Data under study Block Start
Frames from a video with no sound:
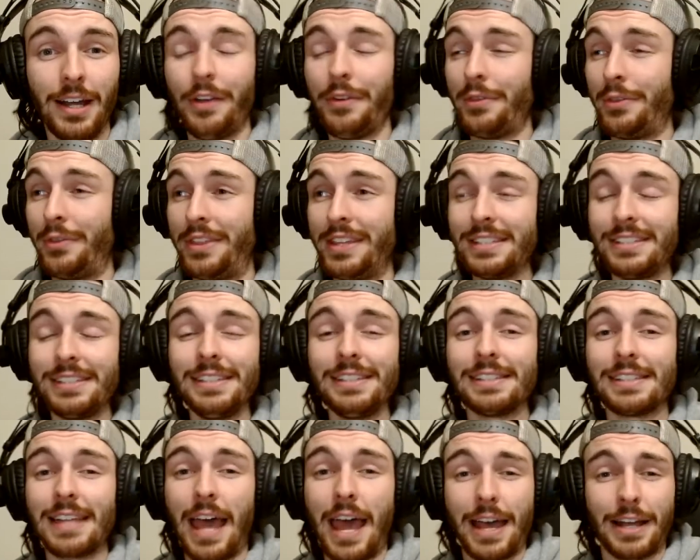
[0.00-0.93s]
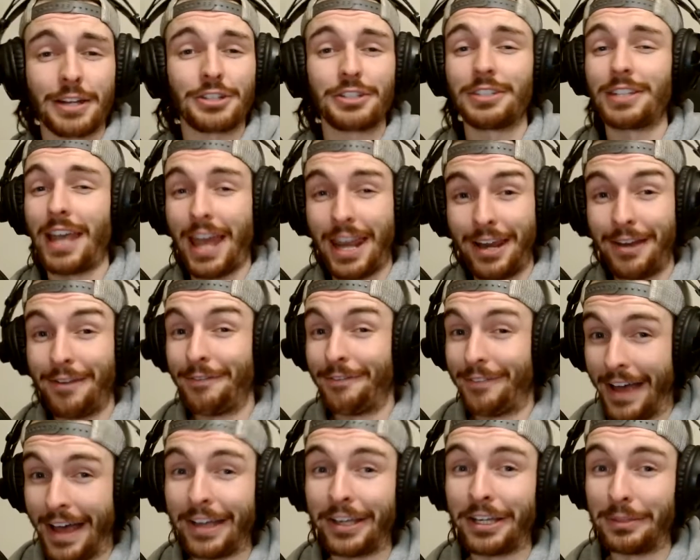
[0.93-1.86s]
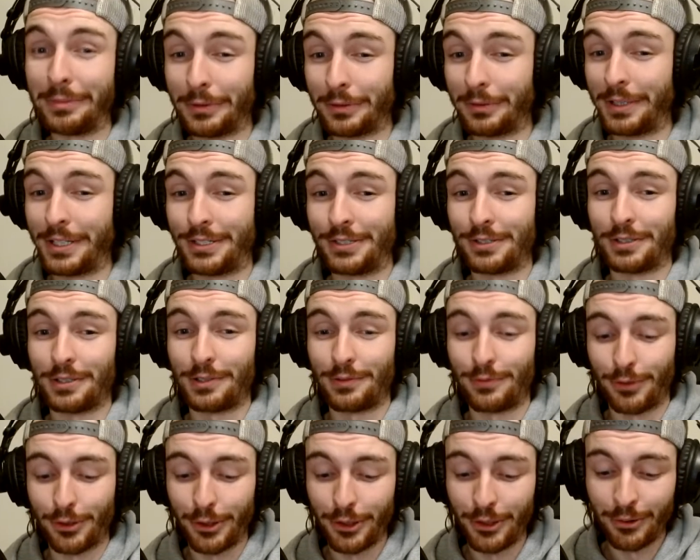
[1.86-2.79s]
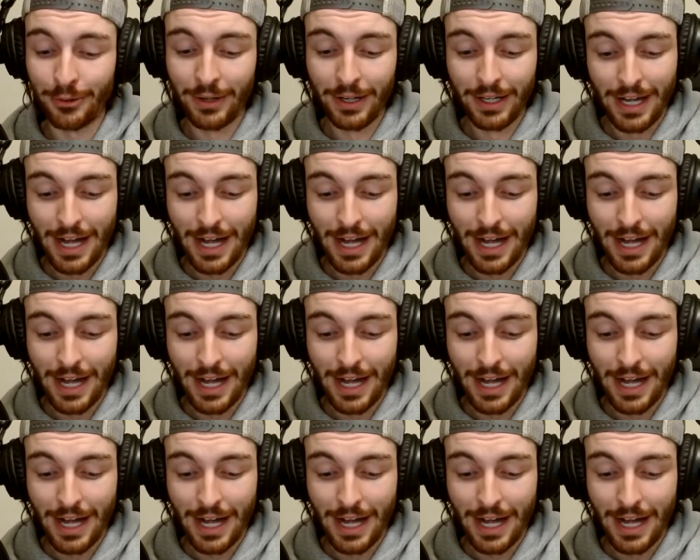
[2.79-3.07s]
this is actually an invaluable resource for you,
Data under study Block End
The pictures are not part of the copy. Retype everything else in the entries exactly.

Written reply:
Frames from a video with no sound:
[0.00-0.93s]
[0.93-1.86s]
[1.86-2.79s]
[2.79-3.07s]
this is actually an invaluable resource for you,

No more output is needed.